YIN Y YANG
Siempre lo esperaba en el bosquecito detrás de los médanos.
Asomaba su perfil izquierdo esquivando las sombras de los pinos, y recogiendo su propia sombra sobre la arena.
Aguardaba.
Haciéndose la distraída, anhelaba que su amor la encontrase sumisamente esperándolo, mientras se balanceaba en su mecedora, con el corazón alerta al menor indicio de otra luz, hasta que el sueño la derrotaba.
Con iluminada paciencia, repetía el mismo ritual noche a noche.
La renovada vigilia, acababa siempre vencida por el sueño menguante, pero igual sonreía.
Hasta que una noche se borró su sonrisa cercada por una aureola de tormenta que desdibujaba sus facciones, y cedió ante la angustia. Varios fueron los días en que se debatía entre el abandono total de su ilusión, y su utópico sueño de amor.
Cuando se pensaba que la muerte ya la había requisado para su larga fila de esclavos, una noche tímidamente asomó su varicita de perfil derecho, aún pálida, ojerosa y despeinada.
Una extraña y creciente fuerza la había hecho revivir.
Emprendía nuevamente la tarea de conquista.
Pensando que el lado derecho de su rostro era el más agraciado, comenzó a maquillarse cada noche un poquito más.
Con el tiempo su faz cobraba vida, pero seguía sola.
Se redondeaba poco a poco su cuerpo, pero el amante no se percataba de sus delicias.
Toda ella era un deseo desesperado de entrega, y aunque el viento intentando consolarla le extendía la mano, no le traía el aroma del ser querido.
La soledad y el desamor lograron borrar también su sonrisa derecha, y el rencor y la venganza cerraron el círculo plateado.
Una noche el bosque la vió erguirse con su mejor vestido, sus mejillas arreboladas y el cuerpo pleno y combativo. Esa misma noche decidió enfrentarlo, y jugar a “todo o nada”
Cuando el lucero madrugador deambulaba por el cielo atando guirnaldas de nubes, y juntando estrellas en el cesto rojizo del alba, ella llegó al mar.
Se quitó la ropa, y sumergiéndose insinuantemente blanca, esperó…
Él apareció, un instante después que el mundo quedase en silencioso recogimiento ante su presencia.
Apareció de improviso por detrás del horizonte, persiguiendo pájaros, correteando las estrellas que el lucero había olvidado, entibiando vanidoso las olas, bebiéndose las tinieblas y devorando el paisaje.
Ella – la del mudo éxtasis- lo aguardaba desafiante.
Acostumbrado a que todo el universo entero bajase los ojos ante él, tomaba y desechaba, amaba o hería a su antojo, sin el menor reparo y sin consideración alguna.
Era el rey omnipotente y omnipresente recorriendo sus dominios.
Se dirigió al mar que - todas las mañanas- lo deleitaba reflejándole su belleza en la cúspide de las olas, a cambio de una limosna de luz.
Y allí la encontró.
El marfil helado de sus pechos, lo llamaba entre un arco iris de gotas.
De momento quedó deslumbrado por la belleza y la osadía, y olvidando su posición y su orgullo, comenzó a descender hasta ella.
Nada le importó que a su paso de fuego, el bosque, las matas, los pájaros y toda la vida nueva, sucumbiese ante su pasión desbordada; arrollaba y reducía a cenizas todo lo que encontraba en su camino.

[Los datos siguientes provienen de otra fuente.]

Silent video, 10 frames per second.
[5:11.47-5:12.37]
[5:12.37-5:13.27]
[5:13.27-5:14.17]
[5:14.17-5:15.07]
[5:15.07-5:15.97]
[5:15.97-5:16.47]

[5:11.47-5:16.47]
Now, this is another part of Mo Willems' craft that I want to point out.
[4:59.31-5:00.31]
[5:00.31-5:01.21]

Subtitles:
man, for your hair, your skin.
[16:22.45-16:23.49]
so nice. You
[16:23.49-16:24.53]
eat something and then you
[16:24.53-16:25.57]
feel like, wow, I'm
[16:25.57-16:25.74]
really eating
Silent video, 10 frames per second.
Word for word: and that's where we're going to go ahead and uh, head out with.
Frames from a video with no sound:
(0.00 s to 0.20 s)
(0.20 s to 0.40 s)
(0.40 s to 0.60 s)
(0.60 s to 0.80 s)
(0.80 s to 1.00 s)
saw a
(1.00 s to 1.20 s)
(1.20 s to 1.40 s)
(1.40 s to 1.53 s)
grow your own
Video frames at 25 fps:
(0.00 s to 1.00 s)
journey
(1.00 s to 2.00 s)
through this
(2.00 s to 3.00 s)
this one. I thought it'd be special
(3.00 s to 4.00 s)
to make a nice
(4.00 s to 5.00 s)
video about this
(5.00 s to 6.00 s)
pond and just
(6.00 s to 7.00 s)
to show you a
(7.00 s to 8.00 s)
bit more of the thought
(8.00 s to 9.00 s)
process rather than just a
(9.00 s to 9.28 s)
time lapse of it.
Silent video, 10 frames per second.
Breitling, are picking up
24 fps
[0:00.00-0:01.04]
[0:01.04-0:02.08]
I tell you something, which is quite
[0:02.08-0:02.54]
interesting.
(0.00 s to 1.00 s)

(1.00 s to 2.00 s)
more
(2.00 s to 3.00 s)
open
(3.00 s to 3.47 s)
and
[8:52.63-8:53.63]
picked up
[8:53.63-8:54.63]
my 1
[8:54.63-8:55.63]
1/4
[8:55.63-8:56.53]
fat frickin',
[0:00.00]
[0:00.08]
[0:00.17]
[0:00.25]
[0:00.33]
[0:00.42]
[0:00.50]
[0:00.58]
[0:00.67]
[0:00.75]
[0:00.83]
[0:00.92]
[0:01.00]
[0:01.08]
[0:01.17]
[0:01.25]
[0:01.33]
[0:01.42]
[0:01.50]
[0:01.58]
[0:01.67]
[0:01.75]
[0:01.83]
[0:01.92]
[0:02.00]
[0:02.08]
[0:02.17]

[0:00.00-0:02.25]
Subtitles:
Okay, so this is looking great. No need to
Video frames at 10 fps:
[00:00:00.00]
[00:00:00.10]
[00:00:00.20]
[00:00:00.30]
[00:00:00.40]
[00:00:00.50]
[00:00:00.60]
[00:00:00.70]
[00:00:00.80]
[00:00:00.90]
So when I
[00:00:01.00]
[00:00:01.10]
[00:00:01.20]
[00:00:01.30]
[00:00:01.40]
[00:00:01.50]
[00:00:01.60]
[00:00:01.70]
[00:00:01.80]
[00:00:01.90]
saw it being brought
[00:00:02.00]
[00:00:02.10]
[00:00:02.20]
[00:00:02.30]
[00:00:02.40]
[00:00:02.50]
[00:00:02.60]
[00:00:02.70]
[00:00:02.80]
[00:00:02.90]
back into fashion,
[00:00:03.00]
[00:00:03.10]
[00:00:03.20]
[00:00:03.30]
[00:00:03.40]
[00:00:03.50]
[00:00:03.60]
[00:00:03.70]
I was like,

¡ Él tan “señor” tan dominador, tan astuto, entregándose como un simple plebeyo ante una promesa cortesana!
Cuando penetró en el mar, no hubo vuelta atrás.
Perplejo se miraba a sí mismo, consumirse ante la nueva majestad.
El agua se elevó en hirvientes chorros de vapor, y en todo el entorno solo vida calcinada recibía la nueva soberana.
Ella tampoco pudo desandar sus pasos.
Su reinado fue muy efímero.
Cuando –consumada su venganza- quiso huir del infierno, las blancas plantas de sus pies se derretían sobre la arena.
Sintió las llamas evaporando su sangre y transformando en máscara trágica su maquillaje.
Todo se volvió nada y oscuridad.
La eterna dualidad celeste seguía su curso a través de los siglos.
Jamás podrá la doncella conquistar al rey.
Nunca podrán estar juntos, pero ambos se observan furtivamente desde los puntos más extremos del universo, como castigo a la vanidad y la venganza.
Ese solo cruce de miradas les hará comprender que ambos deben cumplir la misión de servicio asignada pero por separado.
Talvez alguna vez con el devenir de las vidas, y en algún punto mutable del infinito, sea posible una metamorfosis de perdón, olvido y reconciliación.